En tous ces sens, et en utilisant cette fois un tout autre vocabulaire, les triplés sont pour nous une grâce. J'écris ici grâce sans majuscule, car je ne crois pas qu'il soit besoin de postuler l'existence d'une transcendance pour admettre qu'une situation puisse dispenser de manière immanente les grâces de l'inattendu et de l'immérité. Mais, dès qu'on parle de grâce, il convient de ne jamais oublier ce qu'en disait Bernanos : "La Grâce frappe toujours dans le dos ! ". La grâce frappe, et ne cajole pas ; et elle frappe dans le dos, là où l'on ne s'y attendait pas. Elle désarçonne, met à terre, blesse. Libre ensuite à chacun(e), et en l'occurrence à chaque couple, de décider face à ce coup imprévu, puis de se tenir à cette décision.

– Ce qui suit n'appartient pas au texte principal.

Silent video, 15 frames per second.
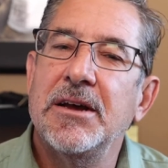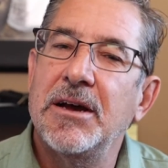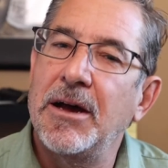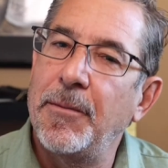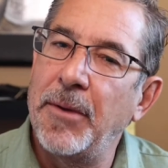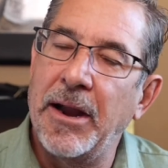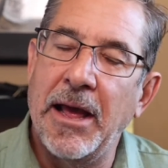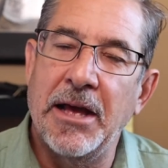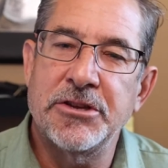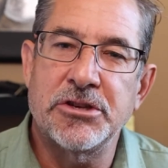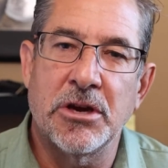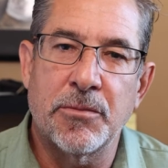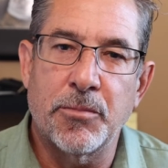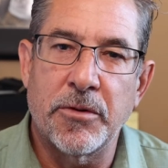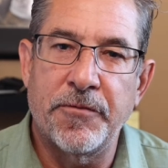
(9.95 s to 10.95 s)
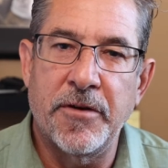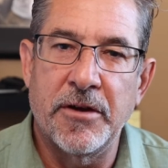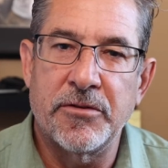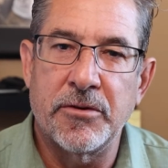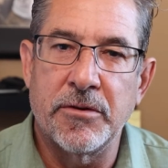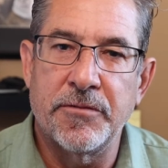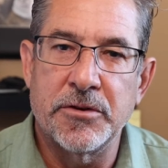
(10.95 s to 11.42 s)
I'm an adjunct
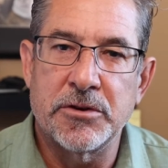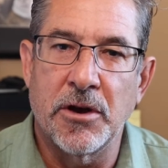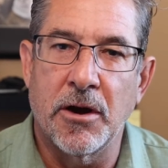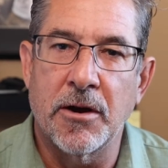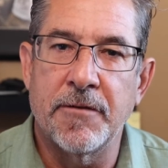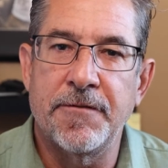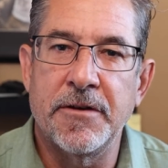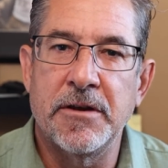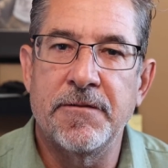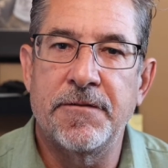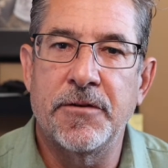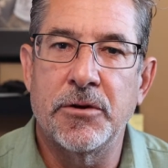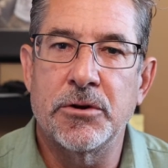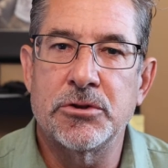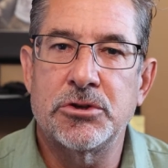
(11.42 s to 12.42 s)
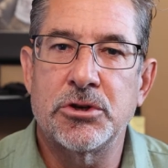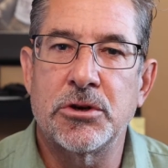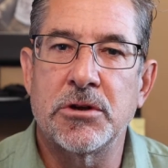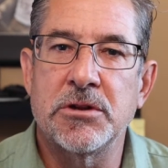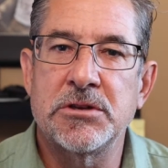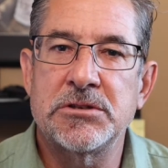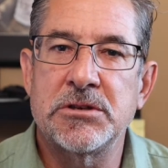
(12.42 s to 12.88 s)
professor of photography and
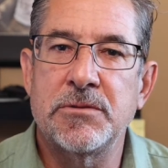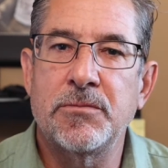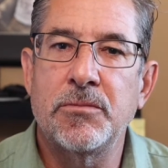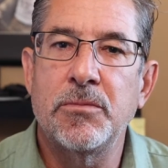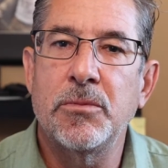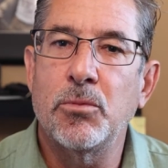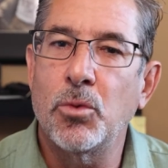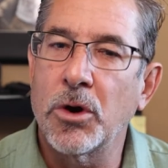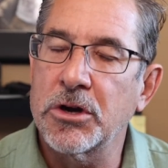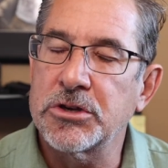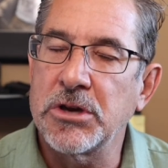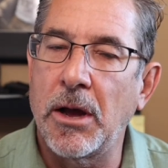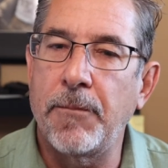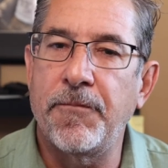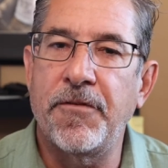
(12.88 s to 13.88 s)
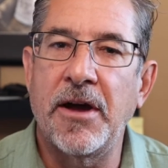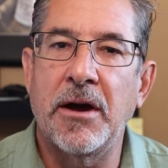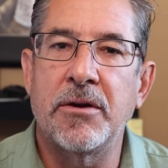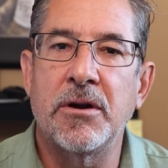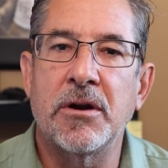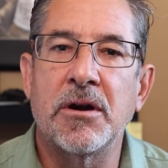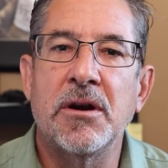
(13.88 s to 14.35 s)
photojournalism, workshop
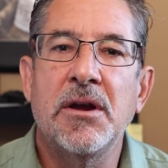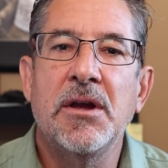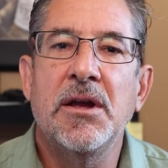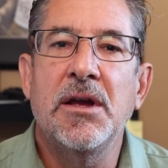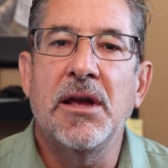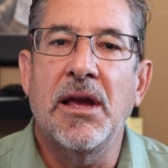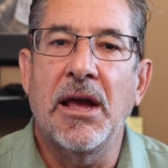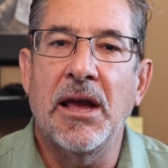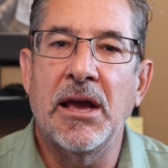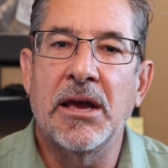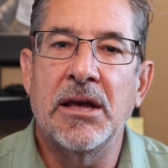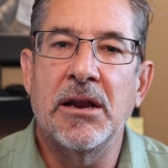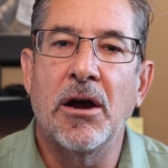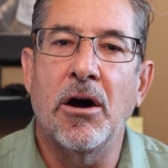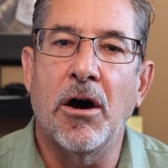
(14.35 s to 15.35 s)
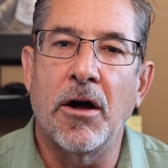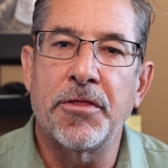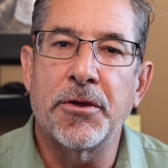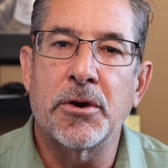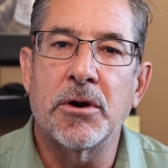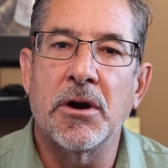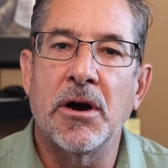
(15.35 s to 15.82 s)
founder, and
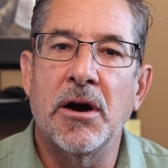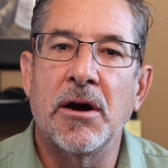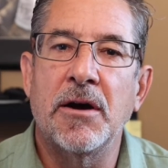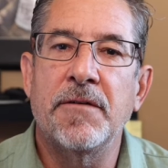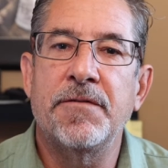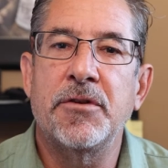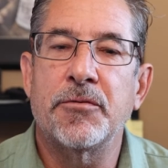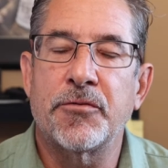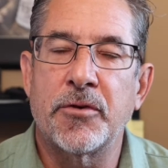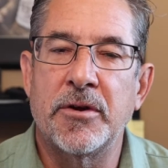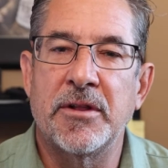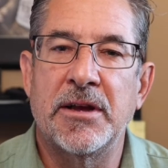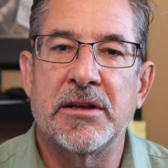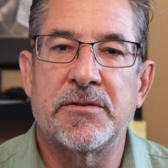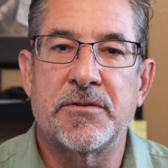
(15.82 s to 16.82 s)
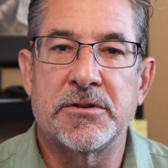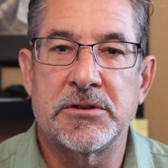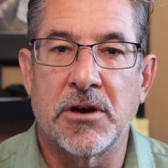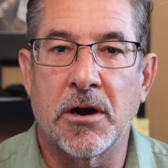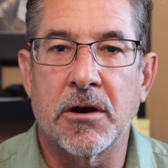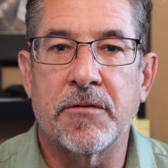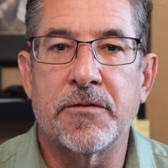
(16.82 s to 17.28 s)
author of The Freelance
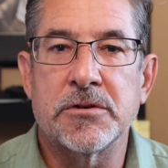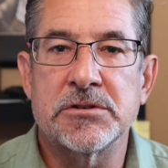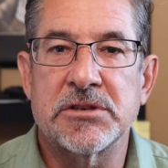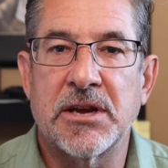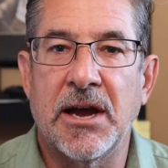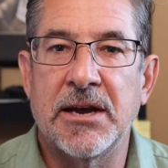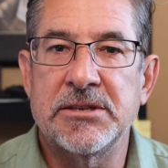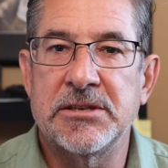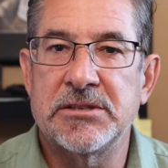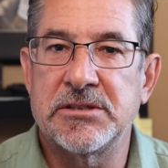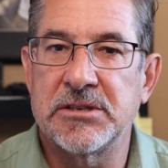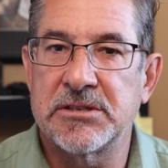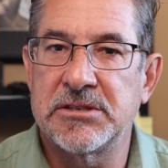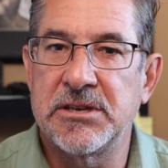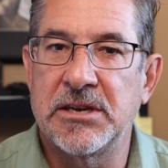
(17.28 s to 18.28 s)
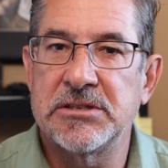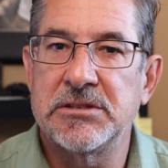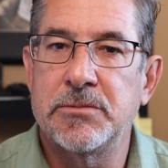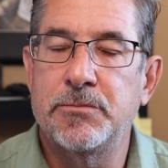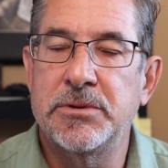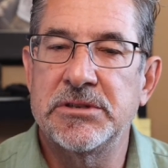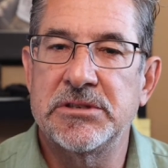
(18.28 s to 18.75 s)
Photographer's Guide to Success
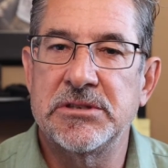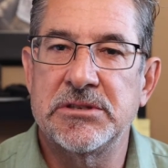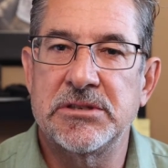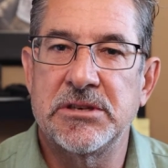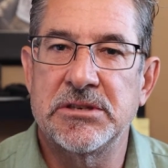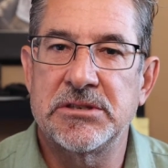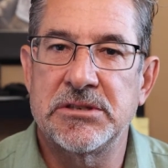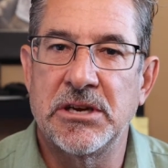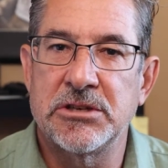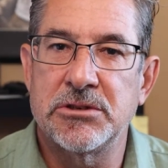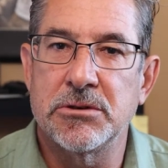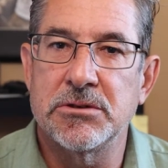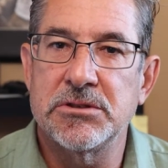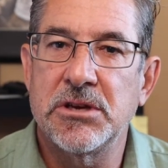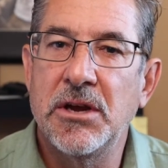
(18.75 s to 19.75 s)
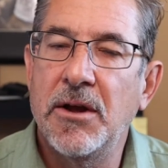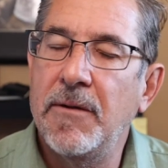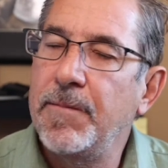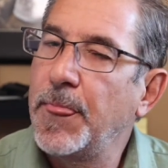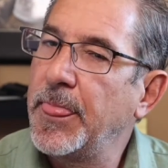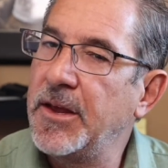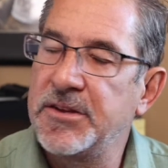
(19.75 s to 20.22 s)
Business Essentials.
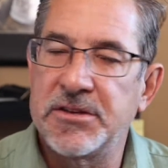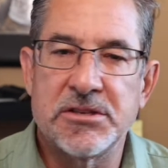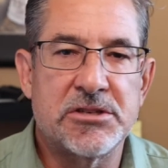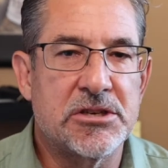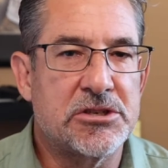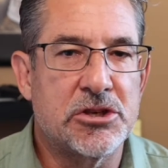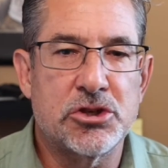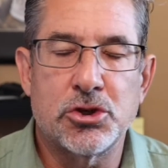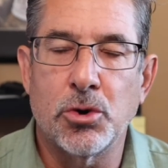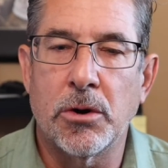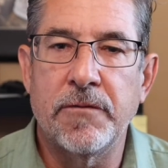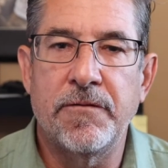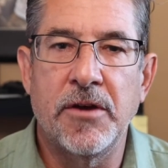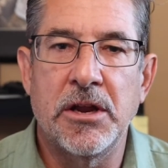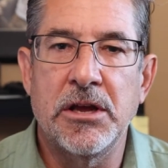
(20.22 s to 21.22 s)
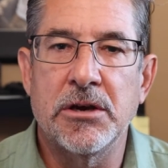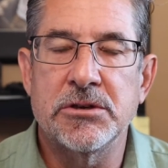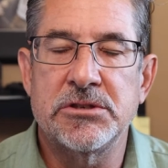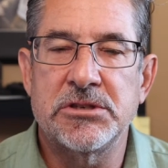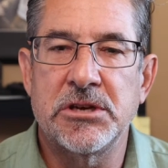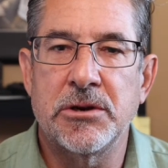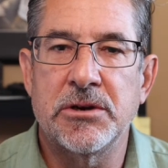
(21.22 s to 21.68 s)
This is just a short video
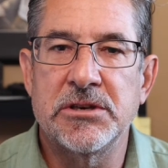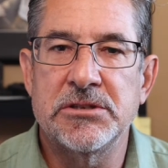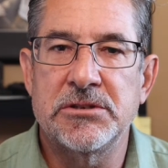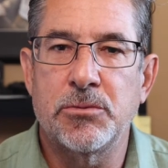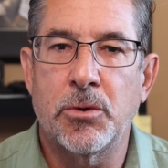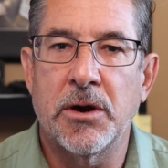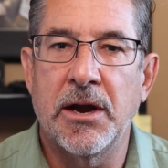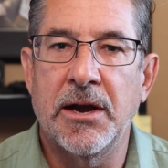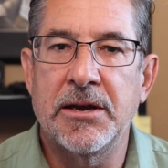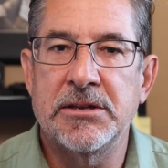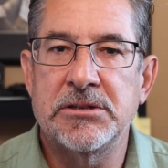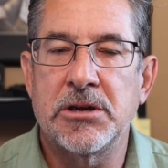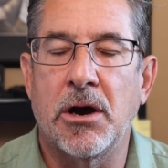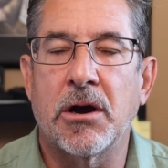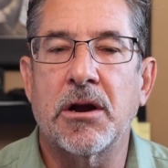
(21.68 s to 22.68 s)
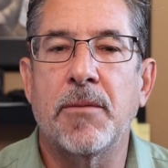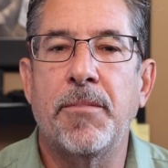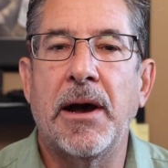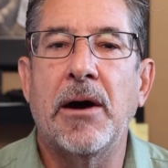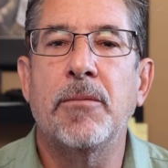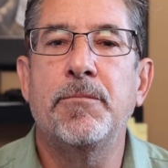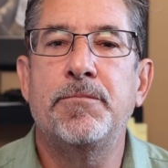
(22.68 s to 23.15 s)
series where I talk
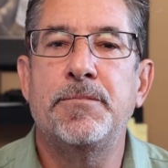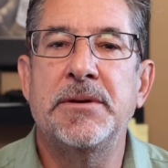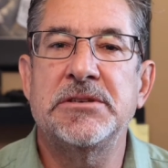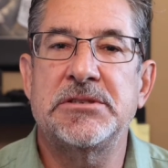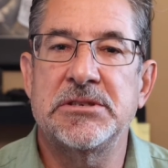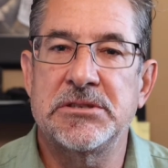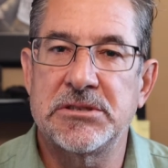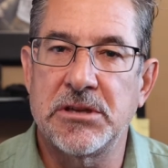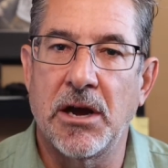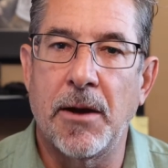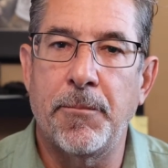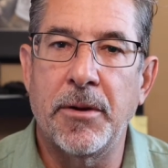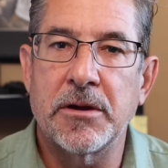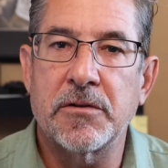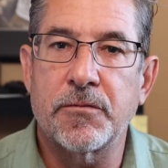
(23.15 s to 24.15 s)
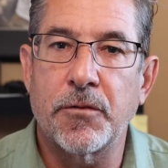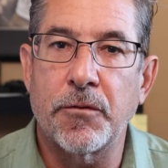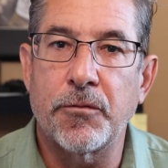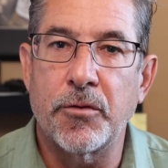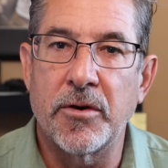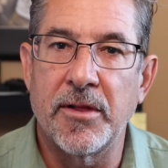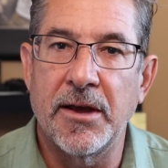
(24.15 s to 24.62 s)
about business topics for
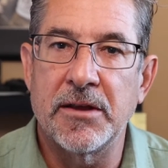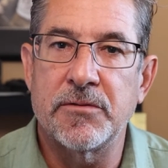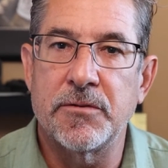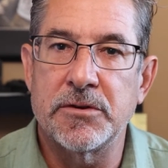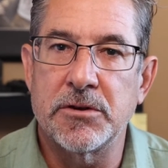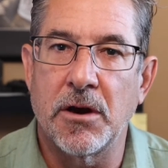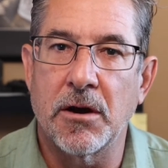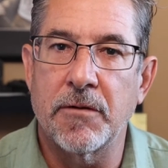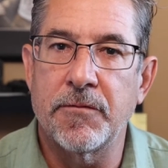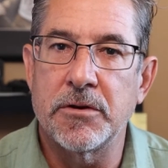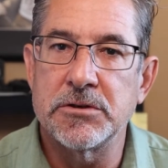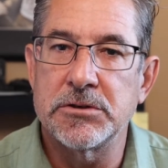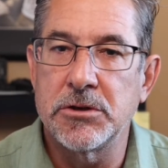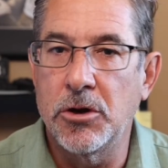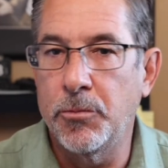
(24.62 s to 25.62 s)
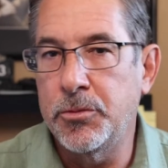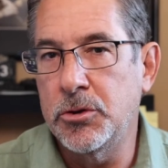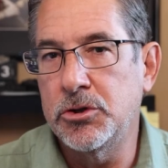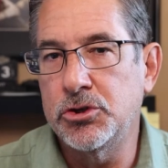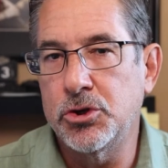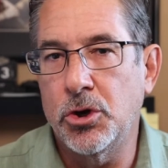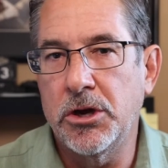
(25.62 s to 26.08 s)
freelance photographers. Hope you
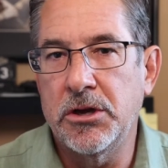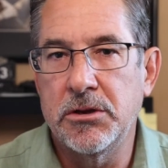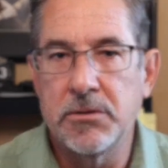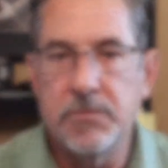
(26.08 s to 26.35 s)
enjoy.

Si j'avais su ce qui m'attendait en faisant ce jour de mars 1997 l'amour avec ma femme, j'aurais sans doute " reculé ". Mais bien sûr, on ne peut savoir les conséquences de vos actes, et c'est heureux : si l'on savait l'inconnu, il n'y aurait sans doute plus lieu d'exister.

Les triplés sont une chance d'existence, pour notre couple sans doute plus que pour moi (et que pour ma femme). Mais l'amour c'est aussi cela : participer d'une existence (celle du couple) par-delà la sienne.

Que l'expérience de triplés soit une "chance", même dirais-je pour un homme, n'enlève rien aux expériences des autres, qui ne sont pas confrontés au même problème. Et que cette "chance" soit source de difficultés convient bien à l'idée qu'une chance est en fait une occasion.

Comme l'écrivait Spinoza à la fin de son Éthique : "Tout ce qui est précieux est aussi difficile que rare ". Mes triplés me sont précieux, mais, bien plus encore, nos triplés nous sont précieux.